TASK OBJECTIVE -> Line by line, copy the entries exactly, excluding the pictures.

SOURCE DATA ->
- Opening Delimiter -

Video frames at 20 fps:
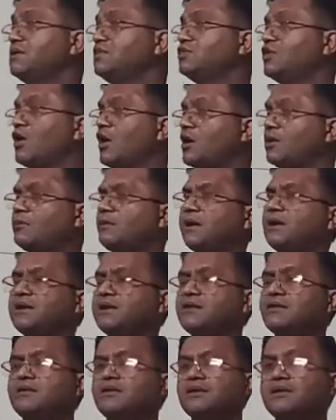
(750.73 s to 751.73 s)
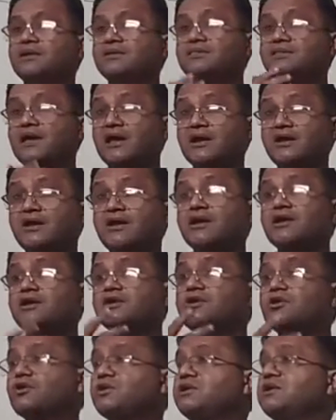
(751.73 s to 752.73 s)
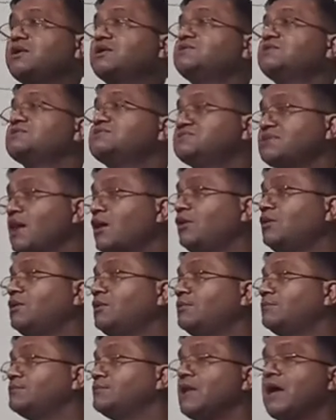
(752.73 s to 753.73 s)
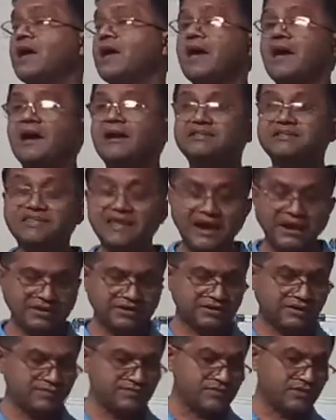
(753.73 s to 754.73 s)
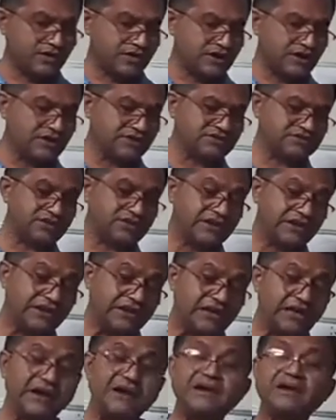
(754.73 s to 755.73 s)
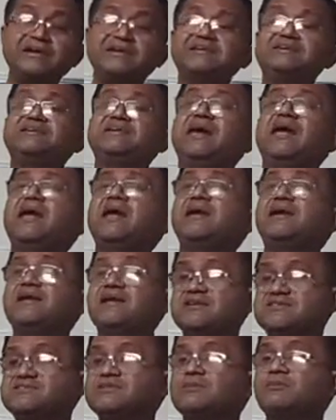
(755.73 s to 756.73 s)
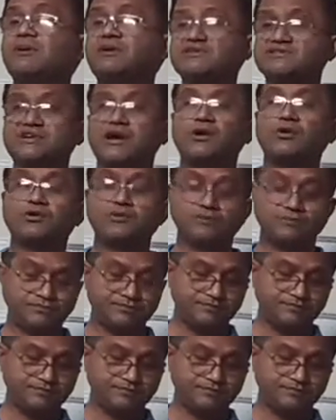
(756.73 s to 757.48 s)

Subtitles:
normally, then you hear the sound, and that is nearly 10 decibel sound,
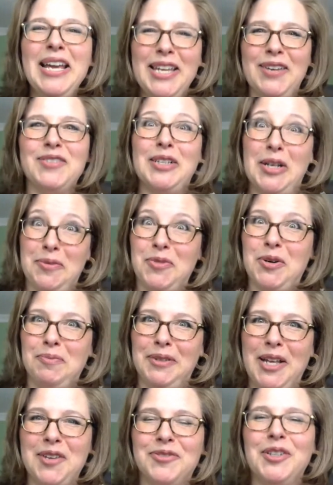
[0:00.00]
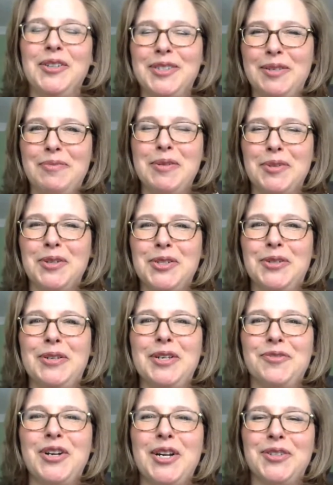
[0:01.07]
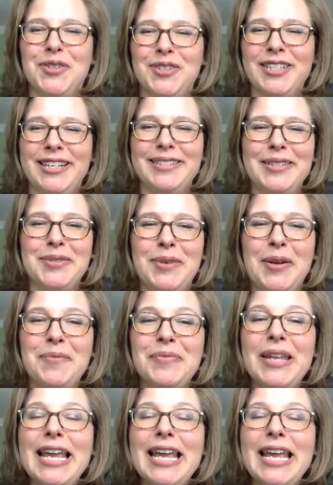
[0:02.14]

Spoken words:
Gives a little more blood flow. Some people are doing it for exercise as well.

- Closing Delimiter -

SOLVED EXERCISE ->
Video frames at 20 fps:
(750.73 s to 751.73 s)
(751.73 s to 752.73 s)
(752.73 s to 753.73 s)
(753.73 s to 754.73 s)
(754.73 s to 755.73 s)
(755.73 s to 756.73 s)
(756.73 s to 757.48 s)

Subtitles:
normally, then you hear the sound, and that is nearly 10 decibel sound,
[0:00.00]
[0:01.07]
[0:02.14]

Spoken words:
Gives a little more blood flow. Some people are doing it for exercise as well.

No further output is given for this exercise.